A Little Princess by Frances Hodgson Burnett
Sara Crewe, an exceptionally intelligent and imaginative student at Miss Minchin's Select Seminary for Young Ladies, is devastated when her adored, indulgent father dies. Now penniless and banished to a room in the attic, Sara is demeaned, abused, and forced to work as a servant.
Here's another novel I've latched on to again for nostalgic purposes. I remember Sara's story hitting me hard when I was younger, and it was no different this time. I'd come away from the book vowing to become a better person; a more loving and generous person like Sara, with the qualities of a princess. Obviously it never happened, but the sentiment was there.
The story is so amazingly charming, and comes with heavy moral messages and reproach. I love this happening in children's books, but not in an obvious way. In this case, the messages are weaved into the storyline entirely, as though they aren't even there. This has been done so cleverly that it's clear to see how young girls have been influenced by this book.
Sara is such a gorgeous little character that she makes you want to become a better person immediately.
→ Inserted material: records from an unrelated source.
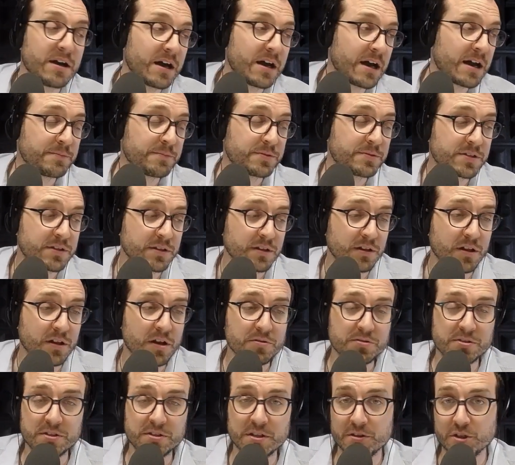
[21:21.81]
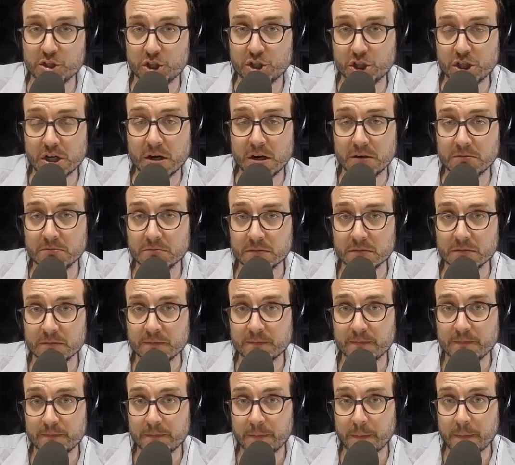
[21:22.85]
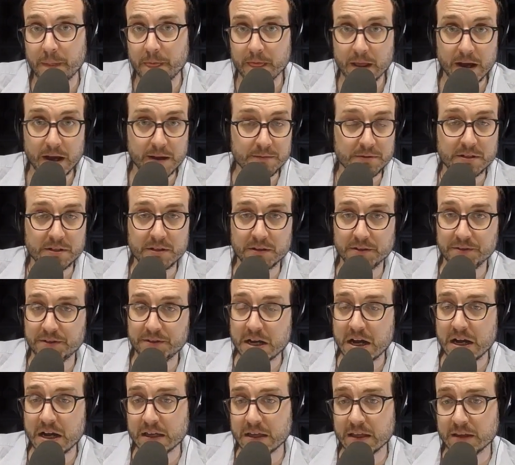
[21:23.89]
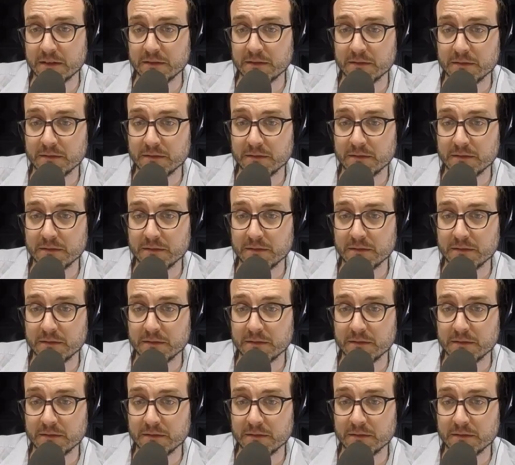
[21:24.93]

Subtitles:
I'm still hosting the show. I'm still talking.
She helps others, and suffers her turmoils inwardly so as not to make anyone else aware of her unhappiness. To get through these, she uses her imagination to convince herself she is somewhere else, and someone else, entirely, such as a prisoner in the Bastille. This takes her mind off her plight, and also helps those around her. She also adopts the idea of becoming a princess some day, and the looks on her keepers' faces when this happens. Sara realises she can still behave like a princess, despite her circumstances, so maintains her good manners and kindness, which ultimately lead to her well-deserved happy ending.
What I liked best about the novel was the idea that a princess isn't someone incredibly special with royal blood. It's far deeper than that. A princess can be clad entirely in rags, and still have those princess qualities. It's about helping others, and having an impact on their lives; it's about being loving, caring, having a good sense of dignity, considering others, and continuing on despite the obstacles, without allowing others to destroy your happiness. Now, I don't know many people like that. Those people are very rare, and probably should be given a royal title. This realisation was my favourite part of the story.
An absolutely enchanting novel for all ages; I would absolutely recommend either reading this as an adult, or introducing it to a younger person in your life.